【先物取引は少ない金額で大きな利益が得られる】
先物取引とは、「先物取引とは(リスク回避のしくみ)」で説明したように、 デリバティブの一種で価格が相場によって変動する商品などについて未来のある時点での価格で取引するように事前 に契約することをいい、未来の価格変動によるリスクを回避するためのものです。
一方、先物取引にはこれまでに述べたリスク回避の側面とは別に投機の側面があります。 投機目的で商品先物取引を行っている投資家にとっては小豆自体が必要なわけではなく、小豆の価格を左右 するような情報、例えばその年の天候の状態などから1年後の小豆の価格を予想して先物取引でリスク回避 の例で述べたようなしくみで利益を得ようとします。
例えば、「先物取引とは(リスク回避のしくみ)」で説明した小豆の例でいうと、 和菓子屋は先物市場でそのときの相場である1トン80万円で小豆を買います。 ここで80万円支払うのではなく、その一部として例えば5%にあたる16万円を証拠金として納めます。 つまり、14万円で80万円分の小豆の取引ができるわけです。
ここで、小豆が1トン120万円に値上がりしたとすると、和菓子屋は先物市場で1トン80万円で購入した 小豆を売却すれば120万円の収入となります。

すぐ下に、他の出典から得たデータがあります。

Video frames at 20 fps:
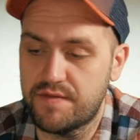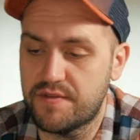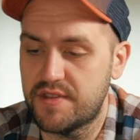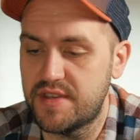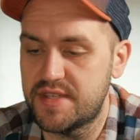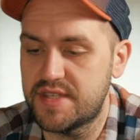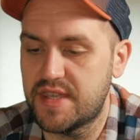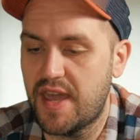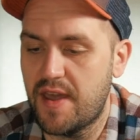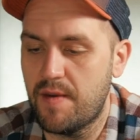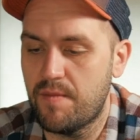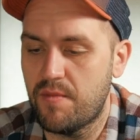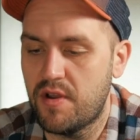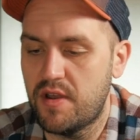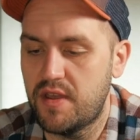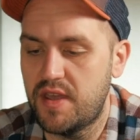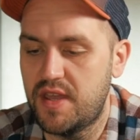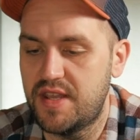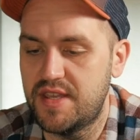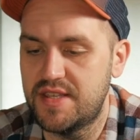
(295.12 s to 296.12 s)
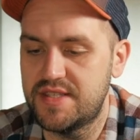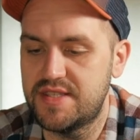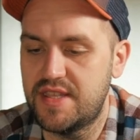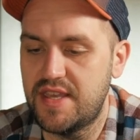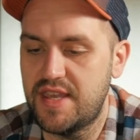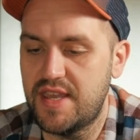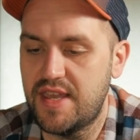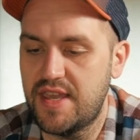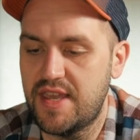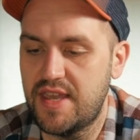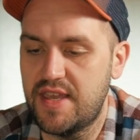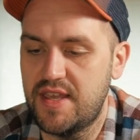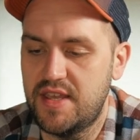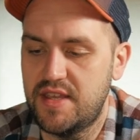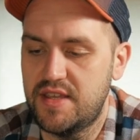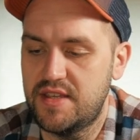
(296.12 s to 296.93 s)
for this camera. It is the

実際に代金のやりとりはないので、手にするのは差額の40万円 と返却される担保の証拠金14万円の合計54万円となります。
【損失があった場合は、追証が必要】
逆に、小豆が1トン60万円になっていたとすると、証拠金の16万円の50%にあたる8万円以上となる20万円の 損失が出ていることになります。このとき、引き続いて取引を続けるためには、追証(取引追証拠金)と 呼ばれる追加資金を証拠金に追加しなければならなくなります。

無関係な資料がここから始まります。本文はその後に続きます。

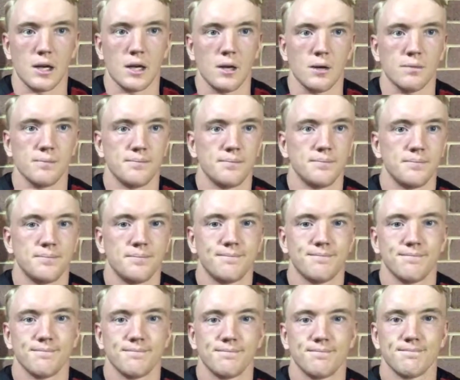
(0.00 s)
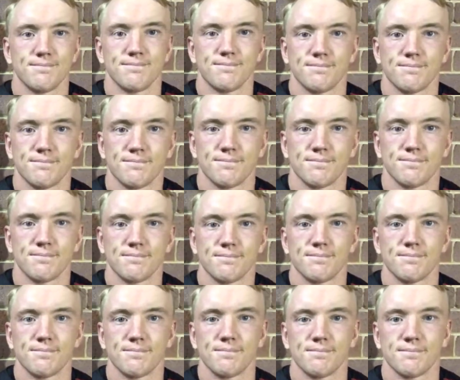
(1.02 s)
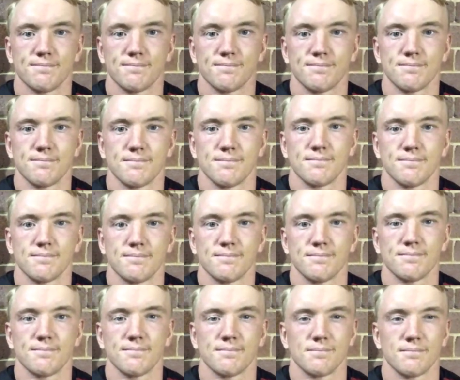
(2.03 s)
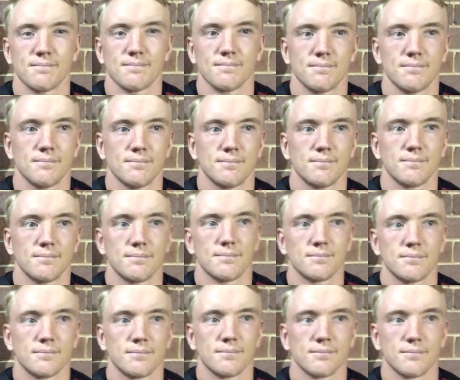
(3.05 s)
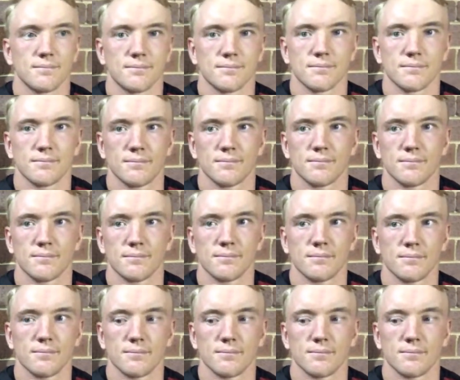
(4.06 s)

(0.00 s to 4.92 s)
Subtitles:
The person shown says nothing.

追証が発生する理由は、そもそも証拠金での取引は実際の価格で取引すると支払いができず、契約を履行 できなくなる場合の混乱を回避するための制度なので、損失が出た場合には追証を証拠金に追加して取引の 健全性を維持しなければならないことによります。
もし、証拠金が支払えないのであれば、取引を反対売買によって終了させます。この場合、損失額の20万円 が証拠金で預けた16万円から引かれ、不足分の4万円を追加で支払うことになります。

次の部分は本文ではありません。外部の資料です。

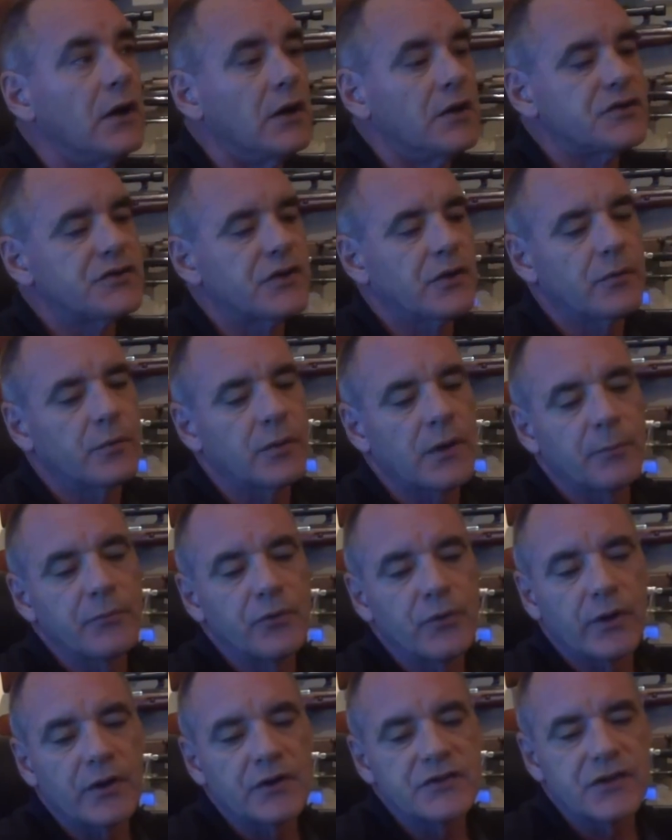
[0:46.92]
So what I'm
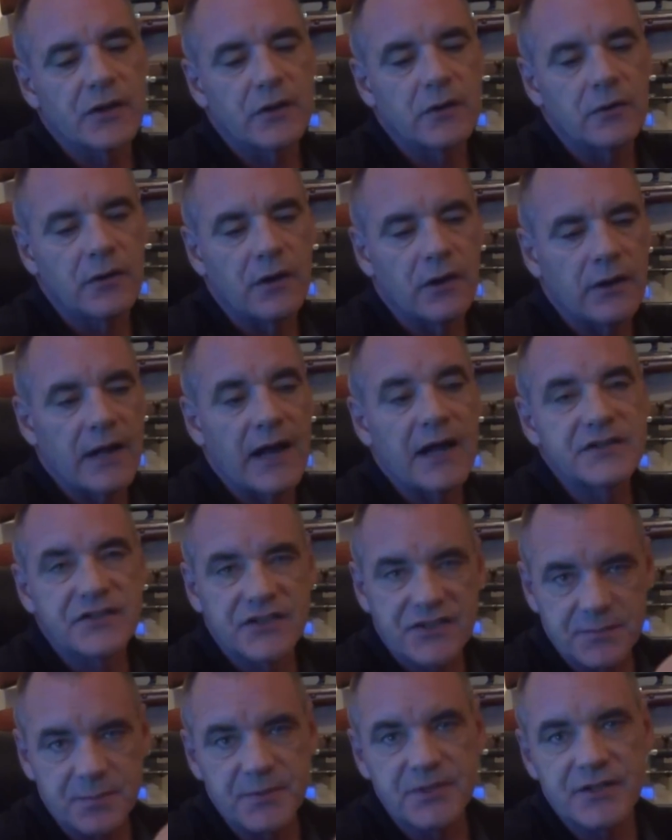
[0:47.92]
doing is I'll, I'll answer
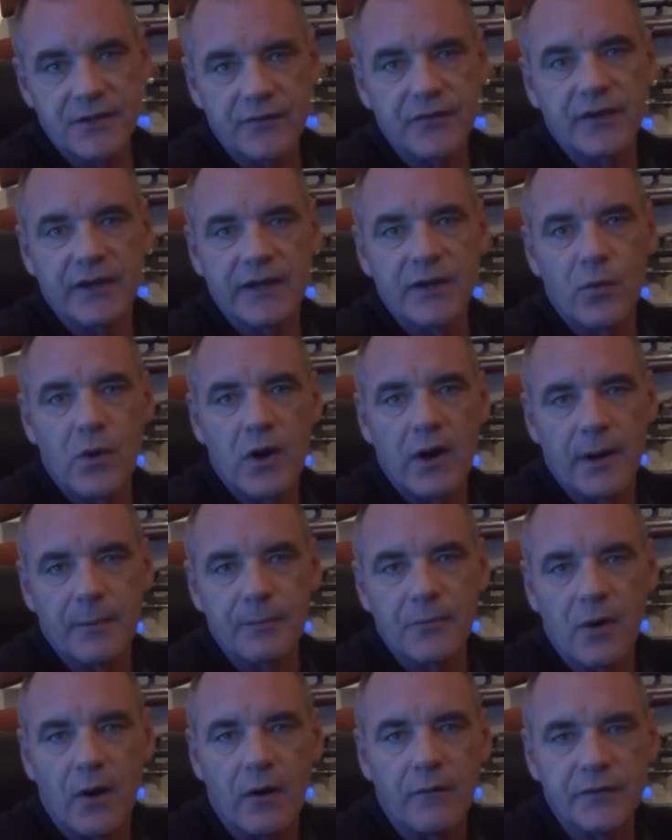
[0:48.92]
specifically why I'm
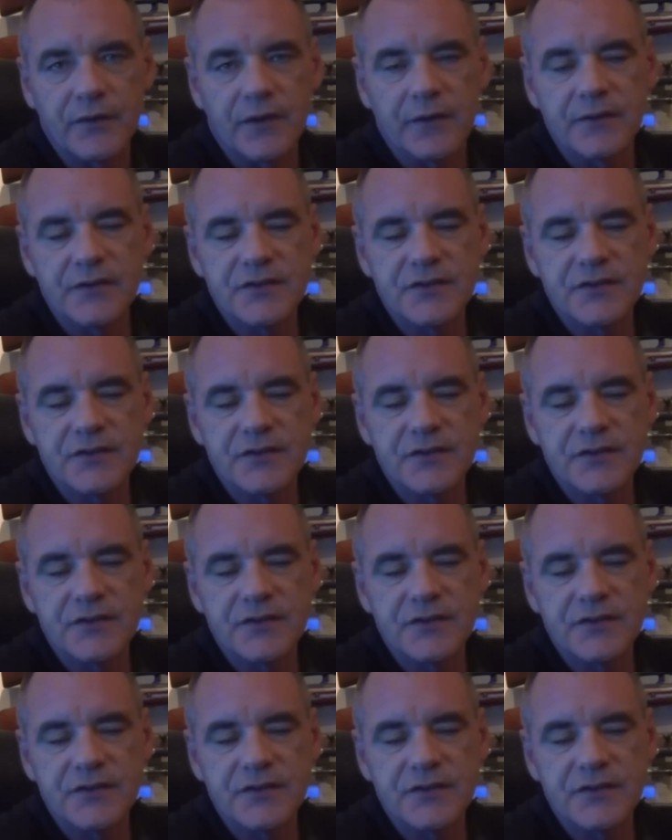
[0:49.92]
confident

このように先物取引は少ない額の元手で、大きな金額の取引ができるため、得られる利益も損失も大きく なりやすく、ハイリスク・ハイリターンであるといえます。
また、先物取引には小豆などの穀物やプラチナなどの貴金属のような商品を扱う商品先物以外にも国債を 扱う国債先物や金融商品の金利を扱う金融先物などもあります。